Under Societal Resilience to Disruption, I think “Epistemic Security Measures” could be fleshed out more. The first thing that pops to mind is letting people tell whether some content or message is from an AI, and empowering people to filter for human content / messages. (Proposals range from legislation outlawing impersonating a human, to giving humans unique cryptographic identifiers, to something something blockchain something Sam Altman.)
But you might imagine more controversial and dangerous measures—like using your own AI propaganda-bot to try to combat all external AI propaganda-bots, or instituting censorship based on the content of the message and not just whether its sender is human (which could be a political power play, or as mission creep trying to combat non-AI disinformation under the banner of “Epistemic Security,” or because you expect AIs or AI-empowered adversaries to have human-verified accounts spreading their messages). I think the category I’m imagining (which may be different than the category you’re imagining) might benefit from a more specific label like “Security from AI Manipulation.”

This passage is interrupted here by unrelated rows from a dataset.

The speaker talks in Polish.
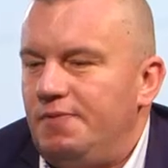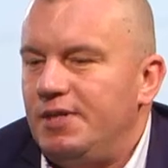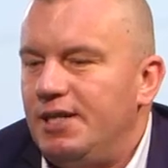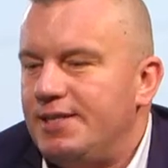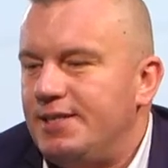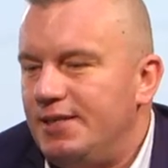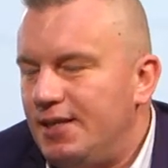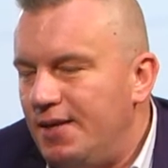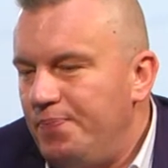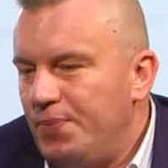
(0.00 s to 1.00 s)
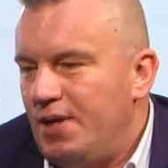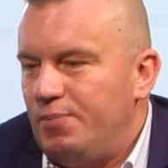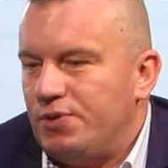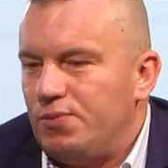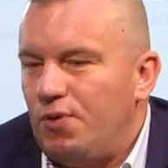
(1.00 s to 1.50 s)
inwigilacyjne,
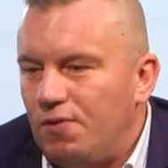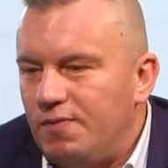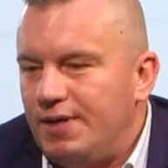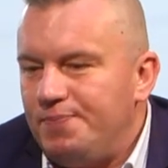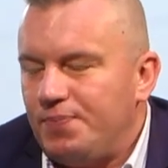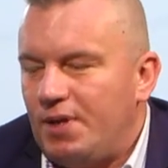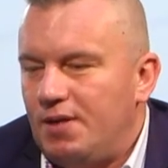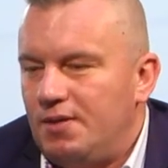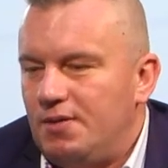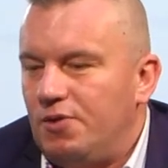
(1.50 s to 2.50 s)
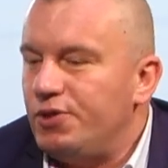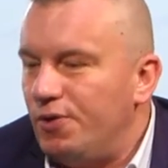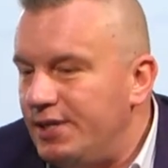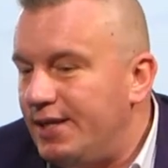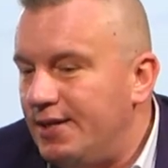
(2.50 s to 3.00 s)
podsłuchowe,
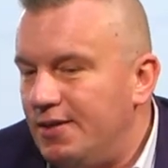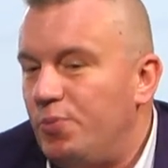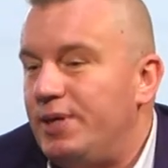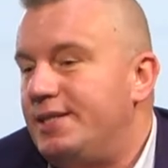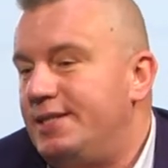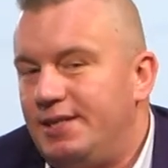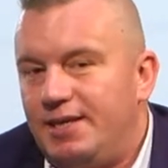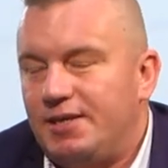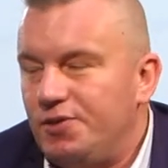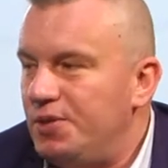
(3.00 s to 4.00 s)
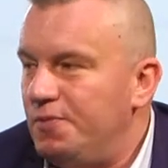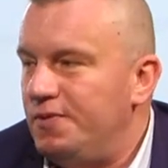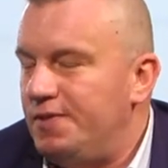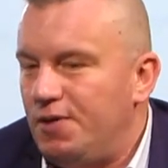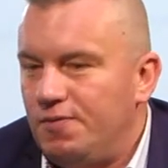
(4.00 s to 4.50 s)
kontroli operacyjnej, jak to się
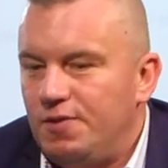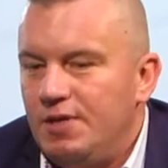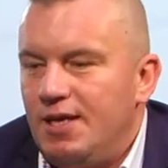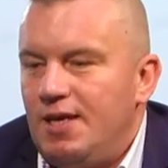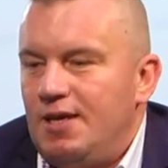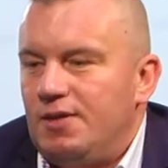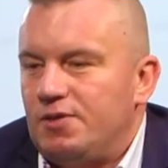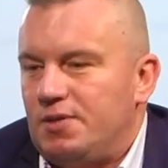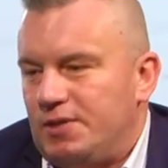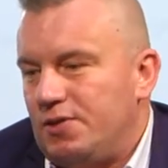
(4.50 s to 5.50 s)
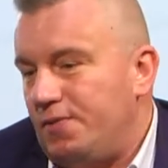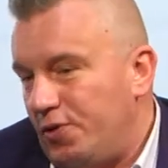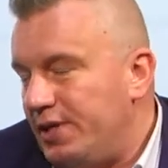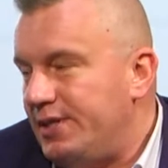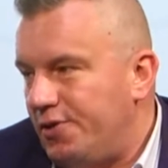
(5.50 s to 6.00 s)
mówi fachowo, to są
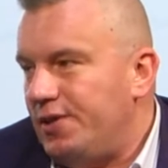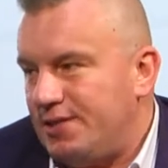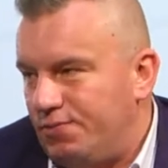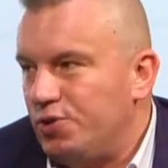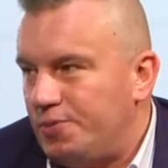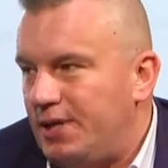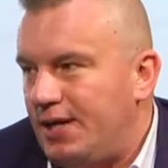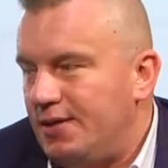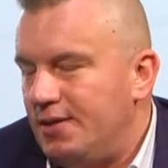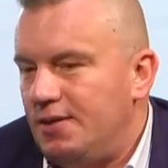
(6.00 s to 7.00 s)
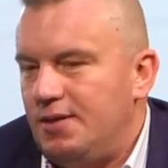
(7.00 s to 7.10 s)
dozwolone tylko dla służb, tak?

- Gwyn Glasser 17 Sep 2025 11:52 UTC
  3 points
  0
  Parent
  Thanks for all this!
  On international cooperation: I’m not sure exactly what kinds of principles you’re thinking of—my first thoughts go to the UN Governing AI For Humanity Principles. If it’s something like that, I’d say that they are outside the scope of the proposal above for now. However, the Standard as imagined here does aim to meaningfully support international cooperation, despite appealing to things that countries should do out of self interest:
  (i) The Standard itself works as a high-level strategy for an international governance organisation. For example, an international governing body could suggest or prescribe some minimal objectives across the 3 goals or 9 subgoals for nations to achieve by a given time.
  (ii) Without an international governance org, the Standard could make collaboration easier if endorsed by multiple states. Those states would have common language and objectives that would be more likely to overlap.
  (iii) Even if only one nation endorses the standard, or even a city or a state, the standard includes international collaboration / cooperation as one of the possible actions under “preventing bad actors.” This is in recognition of the fact that other people’s TAI will impact your security. So endorsing the Standard should encourage an internationally-minded approach.
  
  These could lead to the formulation of principles later. Not entirely sure if that addresses your point. Interested to hear more!
  
  On alignment and and societal resilience: Thanks! These are great points, I’ll definitely look into expanding on these areas as you suggest. I’m leaning away from the more controversial mitigations like AI propaganda; the standard aims to avoid controversiality where possible, and just focus on mitigations that are likely to be widely accepted as viable in principle (even if there are diverging opinions on specific details of implementation).